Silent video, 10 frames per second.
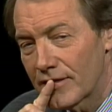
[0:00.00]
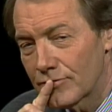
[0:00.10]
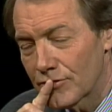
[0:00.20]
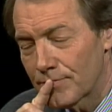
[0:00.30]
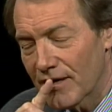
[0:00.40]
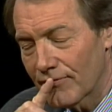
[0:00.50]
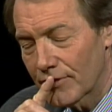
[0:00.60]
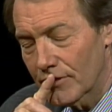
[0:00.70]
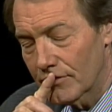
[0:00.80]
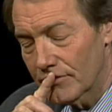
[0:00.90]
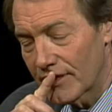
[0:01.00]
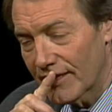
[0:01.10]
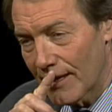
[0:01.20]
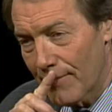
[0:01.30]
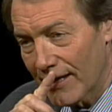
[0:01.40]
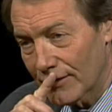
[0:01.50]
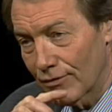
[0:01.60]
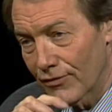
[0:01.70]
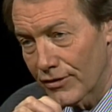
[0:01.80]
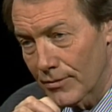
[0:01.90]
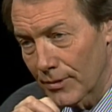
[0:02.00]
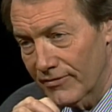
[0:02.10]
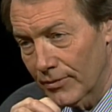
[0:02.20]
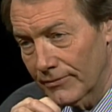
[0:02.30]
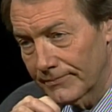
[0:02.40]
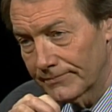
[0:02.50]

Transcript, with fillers: his respect for you that he came back to you for the unbelievable.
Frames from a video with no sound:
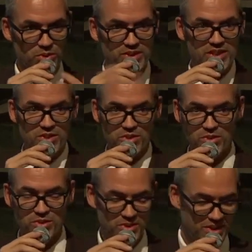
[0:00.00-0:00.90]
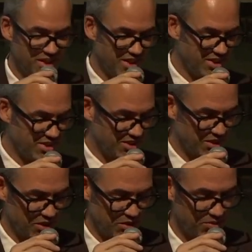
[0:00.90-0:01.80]
you will need to
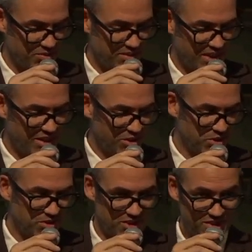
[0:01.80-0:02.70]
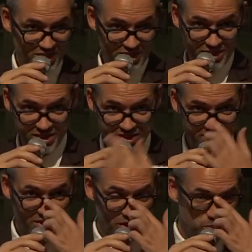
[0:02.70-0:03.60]
enter
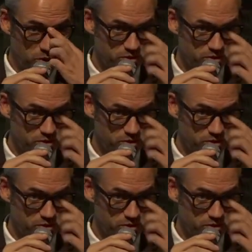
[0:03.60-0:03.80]
this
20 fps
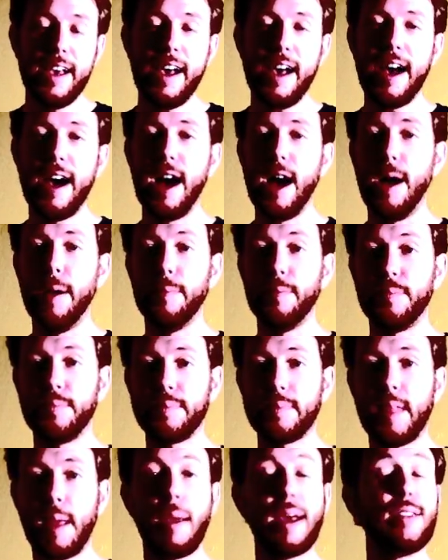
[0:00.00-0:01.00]

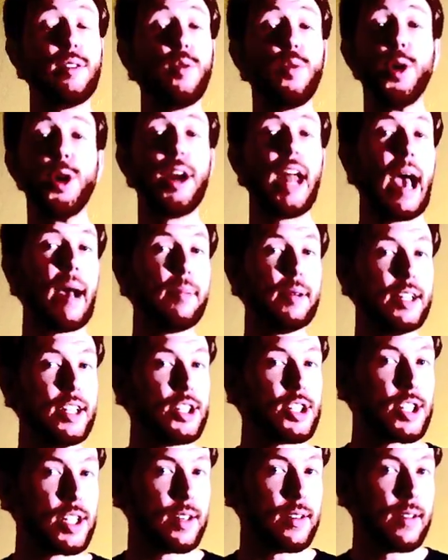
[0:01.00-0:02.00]
They made the word
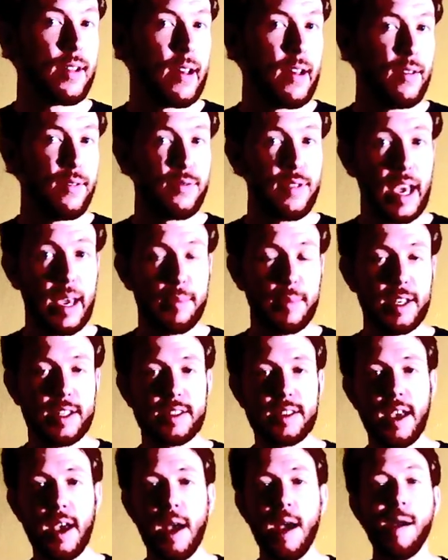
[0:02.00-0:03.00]
abolition
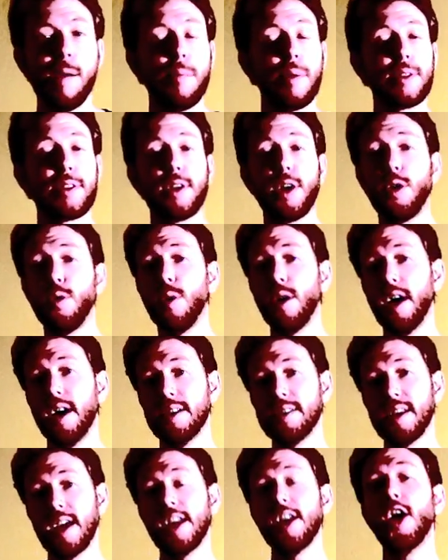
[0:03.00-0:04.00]
famous. But there
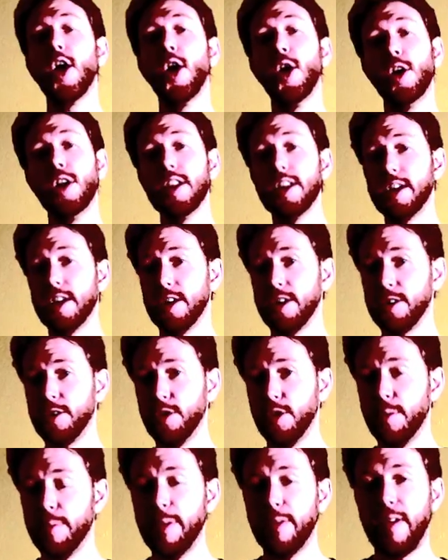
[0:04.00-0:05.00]
was an earlier
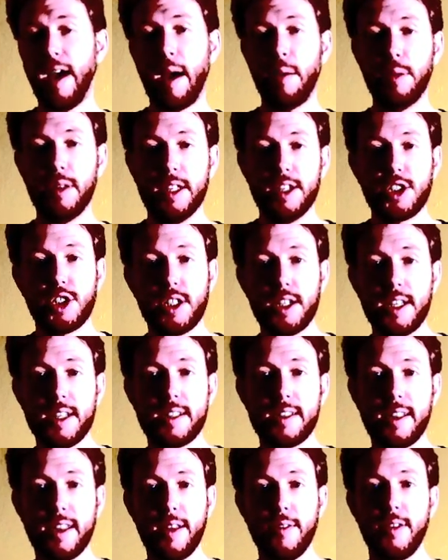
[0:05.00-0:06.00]
group of
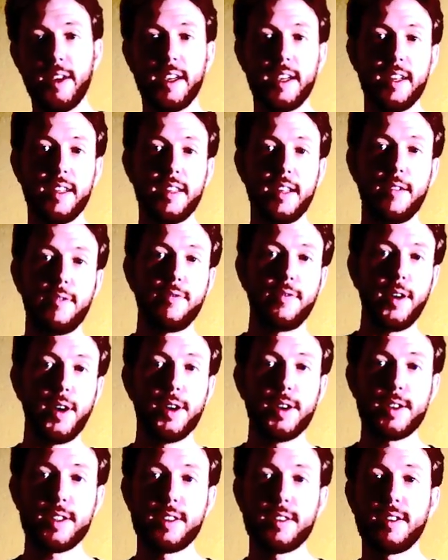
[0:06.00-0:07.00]
abolitionists living in the
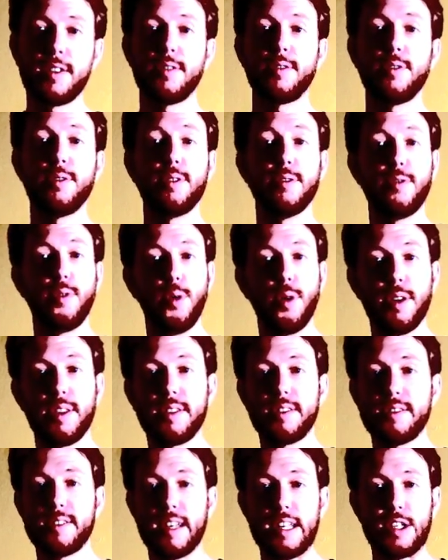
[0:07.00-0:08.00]
1st through the
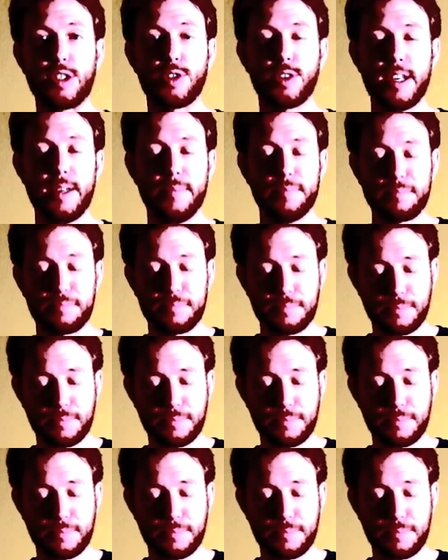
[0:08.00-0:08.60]
4th century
────────────────────
• PROBLEM REQUIREMENTS:
The answer is the listing above restated word for word, pictures removed.

• SOLUTION BELOW:
Silent video, 10 frames per second.
[0:00.00]
[0:00.10]
[0:00.20]
[0:00.30]
[0:00.40]
[0:00.50]
[0:00.60]
[0:00.70]
[0:00.80]
[0:00.90]
[0:01.00]
[0:01.10]
[0:01.20]
[0:01.30]
[0:01.40]
[0:01.50]
[0:01.60]
[0:01.70]
[0:01.80]
[0:01.90]
[0:02.00]
[0:02.10]
[0:02.20]
[0:02.30]
[0:02.40]
[0:02.50]

Transcript, with fillers: his respect for you that he came back to you for the unbelievable.
Frames from a video with no sound:
[0:00.00-0:00.90]
[0:00.90-0:01.80]
you will need to
[0:01.80-0:02.70]
[0:02.70-0:03.60]
enter
[0:03.60-0:03.80]
this
20 fps
[0:00.00-0:01.00]

[0:01.00-0:02.00]
They made the word
[0:02.00-0:03.00]
abolition
[0:03.00-0:04.00]
famous. But there
[0:04.00-0:05.00]
was an earlier
[0:05.00-0:06.00]
group of
[0:06.00-0:07.00]
abolitionists living in the
[0:07.00-0:08.00]
1st through the
[0:08.00-0:08.60]
4th century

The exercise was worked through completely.